Input material |
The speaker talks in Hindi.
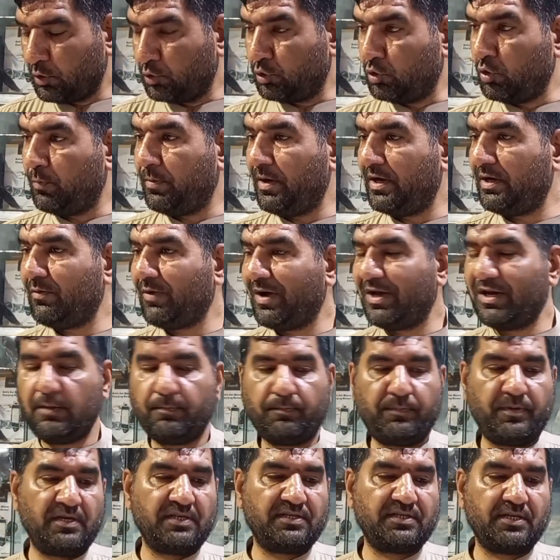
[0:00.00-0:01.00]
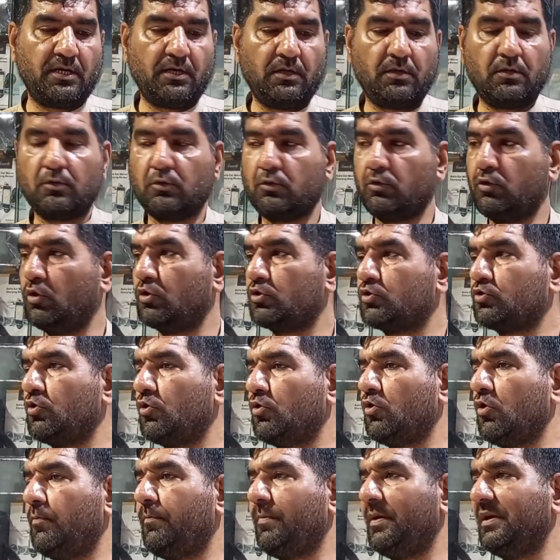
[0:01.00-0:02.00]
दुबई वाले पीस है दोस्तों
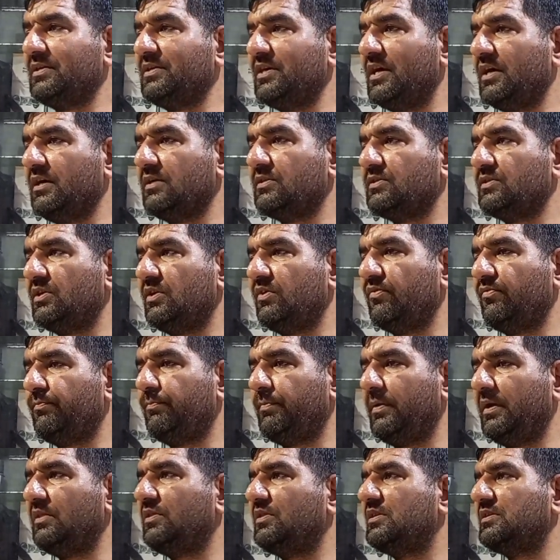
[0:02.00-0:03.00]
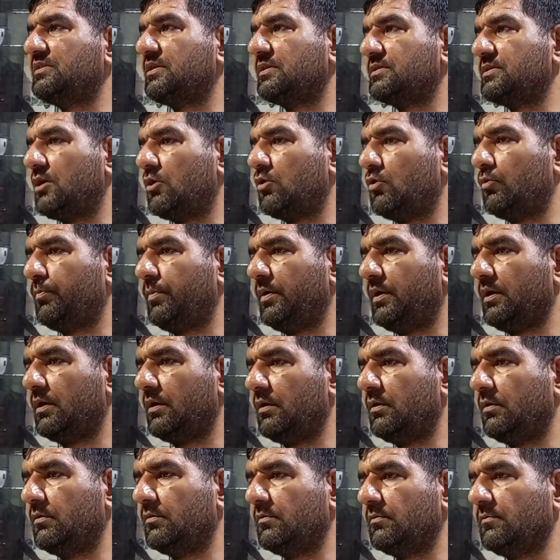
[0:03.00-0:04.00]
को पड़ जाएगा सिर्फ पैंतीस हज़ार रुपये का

Exercise directions |
Your copy should match every record exactly and contain no pictures.

Answer space |
The speaker talks in Hindi.
[0:00.00-0:01.00]
[0:01.00-0:02.00]
दुबई वाले पीस है दोस्तों
[0:02.00-0:03.00]
[0:03.00-0:04.00]
को पड़ जाएगा सिर्फ पैंतीस हज़ार रुपये का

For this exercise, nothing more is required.